--- What the task asks ---
What you return must be the data below, word for word, without any images.

--- Data for analysis ---
======

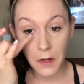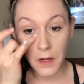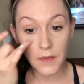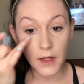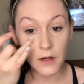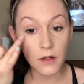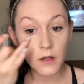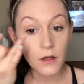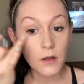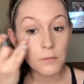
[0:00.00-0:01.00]
And then
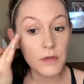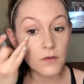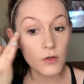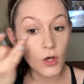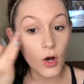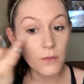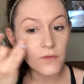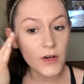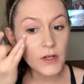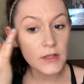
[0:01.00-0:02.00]
go up
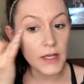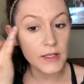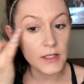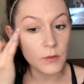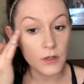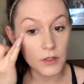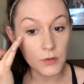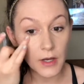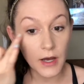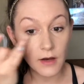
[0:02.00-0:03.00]
very lightly where
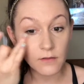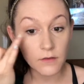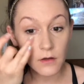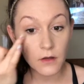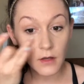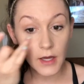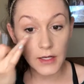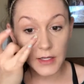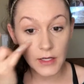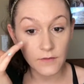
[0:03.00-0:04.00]
you have
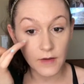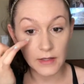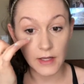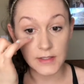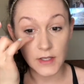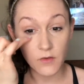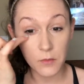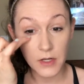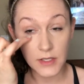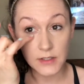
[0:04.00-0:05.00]
any kind of fine lines.
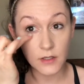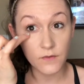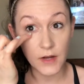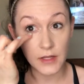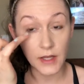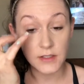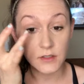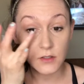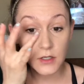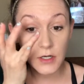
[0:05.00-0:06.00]
Everybody has little fine lines
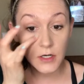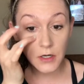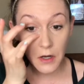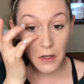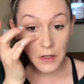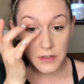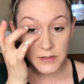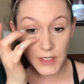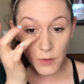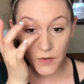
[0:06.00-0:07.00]
under here.
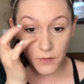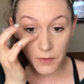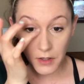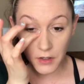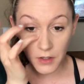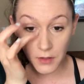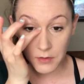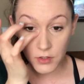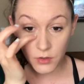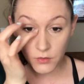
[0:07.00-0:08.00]
Stay away from there. I
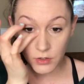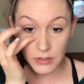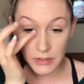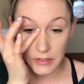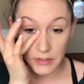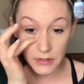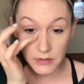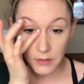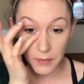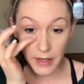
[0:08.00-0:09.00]
mean, you don't really need
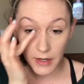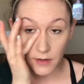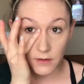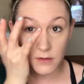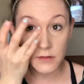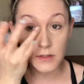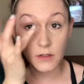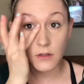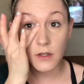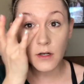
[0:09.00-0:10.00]
to pack on the
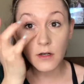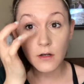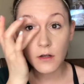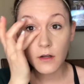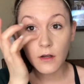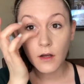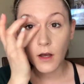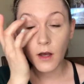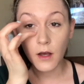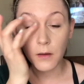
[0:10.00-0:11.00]
concealer there.
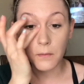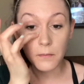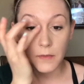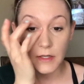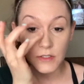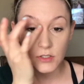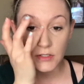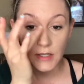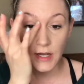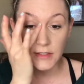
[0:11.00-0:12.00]
And it's just
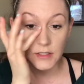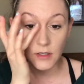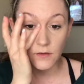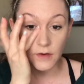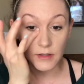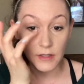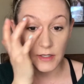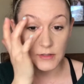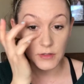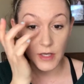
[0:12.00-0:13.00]
gonna accent your fine
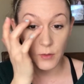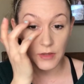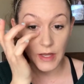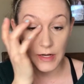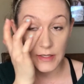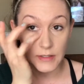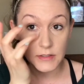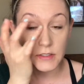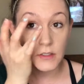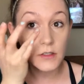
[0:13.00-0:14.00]
lines with any
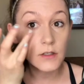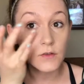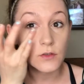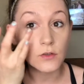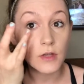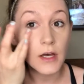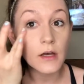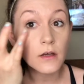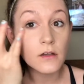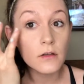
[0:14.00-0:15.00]
concealer if you do that.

======

--- Your response ---
[0:00.00-0:01.00]
And then
[0:01.00-0:02.00]
go up
[0:02.00-0:03.00]
very lightly where
[0:03.00-0:04.00]
you have
[0:04.00-0:05.00]
any kind of fine lines.
[0:05.00-0:06.00]
Everybody has little fine lines
[0:06.00-0:07.00]
under here.
[0:07.00-0:08.00]
Stay away from there. I
[0:08.00-0:09.00]
mean, you don't really need
[0:09.00-0:10.00]
to pack on the
[0:10.00-0:11.00]
concealer there.
[0:11.00-0:12.00]
And it's just
[0:12.00-0:13.00]
gonna accent your fine
[0:13.00-0:14.00]
lines with any
[0:14.00-0:15.00]
concealer if you do that.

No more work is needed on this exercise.